*** Block opens ***

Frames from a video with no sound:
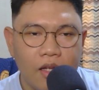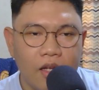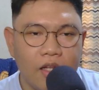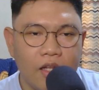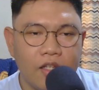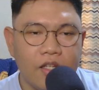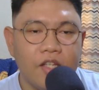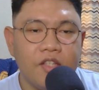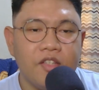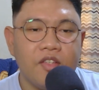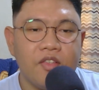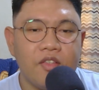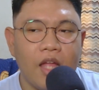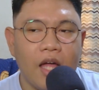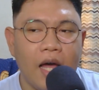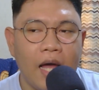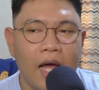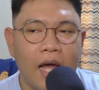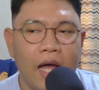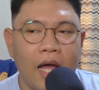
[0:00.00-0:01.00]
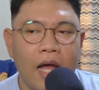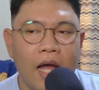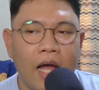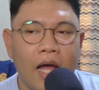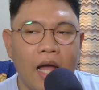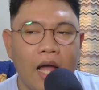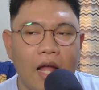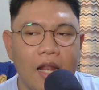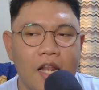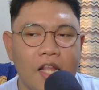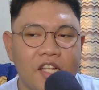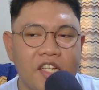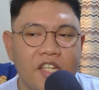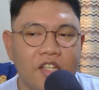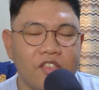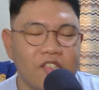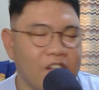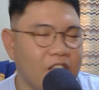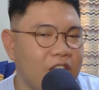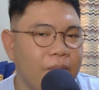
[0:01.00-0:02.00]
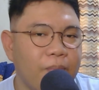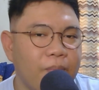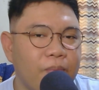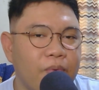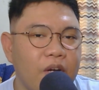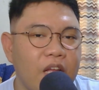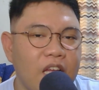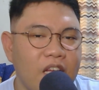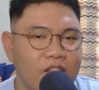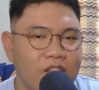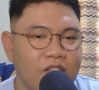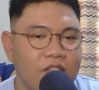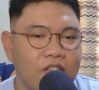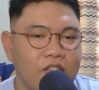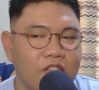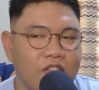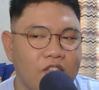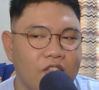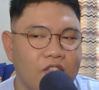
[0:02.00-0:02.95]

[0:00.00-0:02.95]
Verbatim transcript: This is the uh, legislative breaks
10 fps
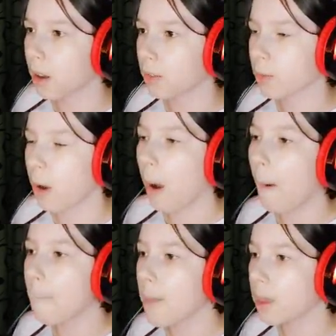как
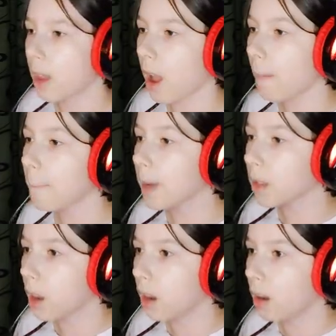оно, ну, я
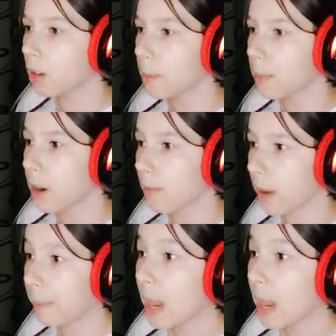была не права.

*** Block closes ***

YOUR INSTRUCTIONS
Reproduce every line above word for word; no images.

RESPONSE FOR THIS EXERCISE
Frames from a video with no sound:
[0:00.00-0:01.00]
[0:01.00-0:02.00]
[0:02.00-0:02.95]

[0:00.00-0:02.95]
Verbatim transcript: This is the uh, legislative breaks
10 fps
как
оно, ну, я
была не права.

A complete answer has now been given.